What is needed — Only the pictures are to be dropped; the rest of the data below is to be duplicated exactly.

Exercise data —
════════
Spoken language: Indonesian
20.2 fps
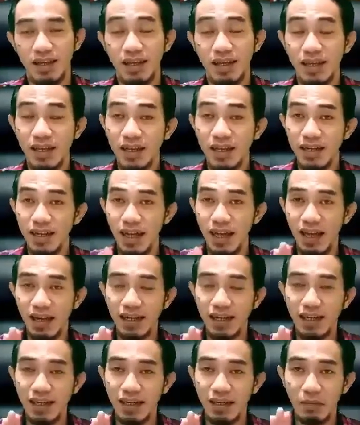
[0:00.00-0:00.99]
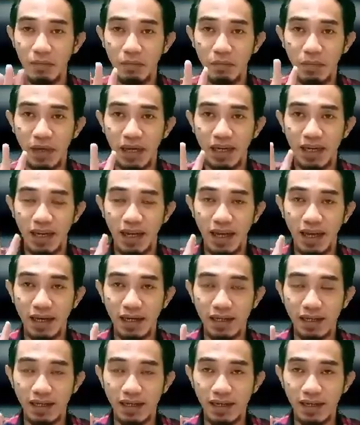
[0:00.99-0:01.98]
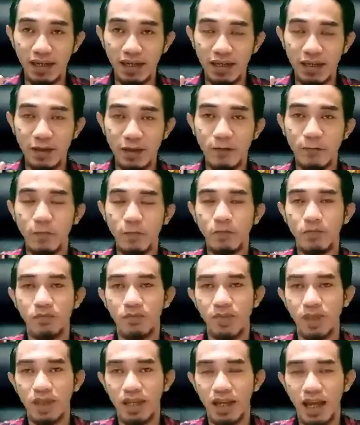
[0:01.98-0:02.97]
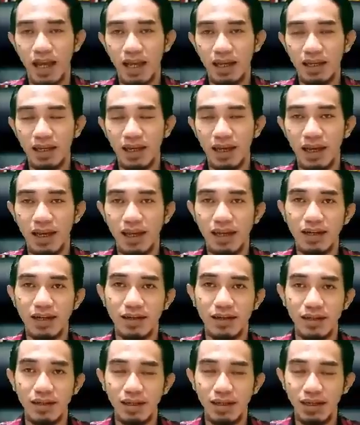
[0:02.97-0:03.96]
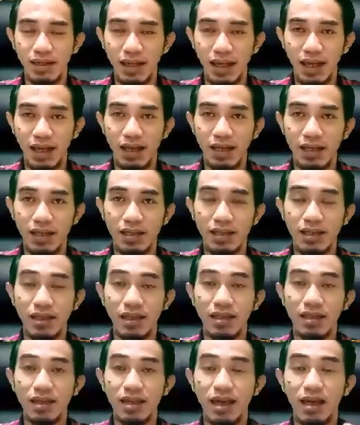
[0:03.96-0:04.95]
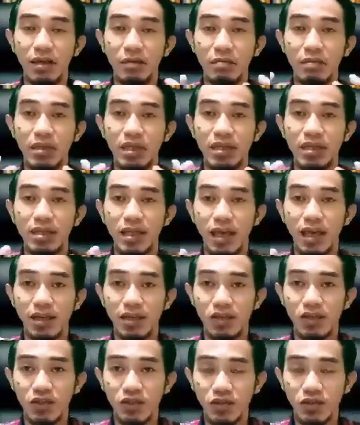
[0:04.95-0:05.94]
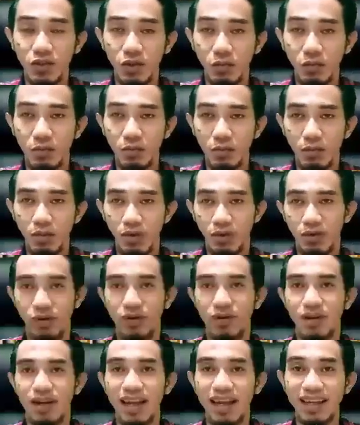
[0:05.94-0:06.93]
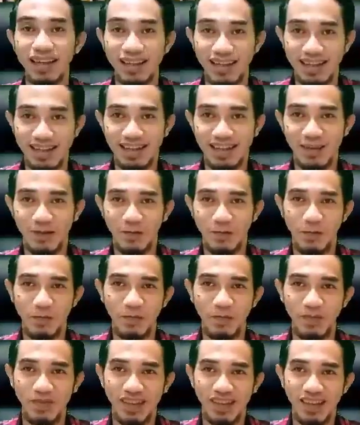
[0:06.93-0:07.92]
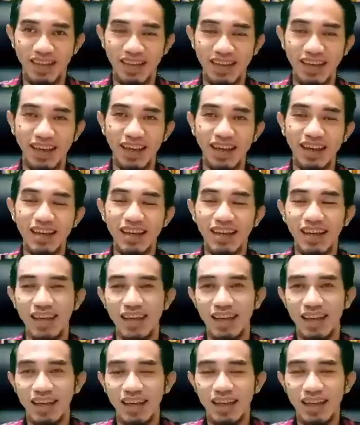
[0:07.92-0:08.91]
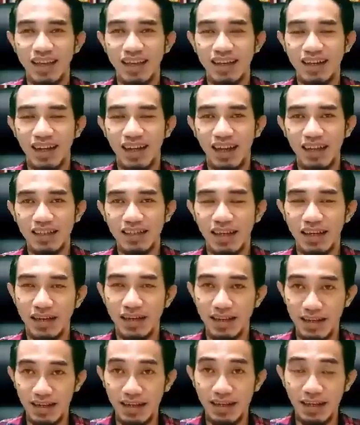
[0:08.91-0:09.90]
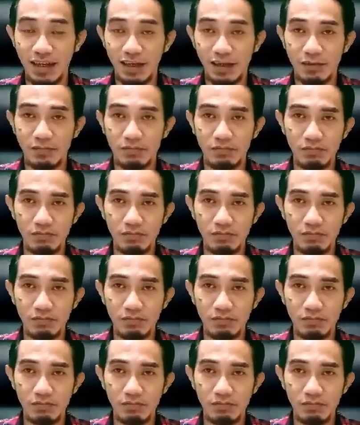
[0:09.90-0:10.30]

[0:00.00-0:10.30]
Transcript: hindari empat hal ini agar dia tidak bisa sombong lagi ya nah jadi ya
════════
Response to the task —
Spoken language: Indonesian
20.2 fps
[0:00.00-0:00.99]
[0:00.99-0:01.98]
[0:01.98-0:02.97]
[0:02.97-0:03.96]
[0:03.96-0:04.95]
[0:04.95-0:05.94]
[0:05.94-0:06.93]
[0:06.93-0:07.92]
[0:07.92-0:08.91]
[0:08.91-0:09.90]
[0:09.90-0:10.30]

[0:00.00-0:10.30]
Transcript: hindari empat hal ini agar dia tidak bisa sombong lagi ya nah jadi ya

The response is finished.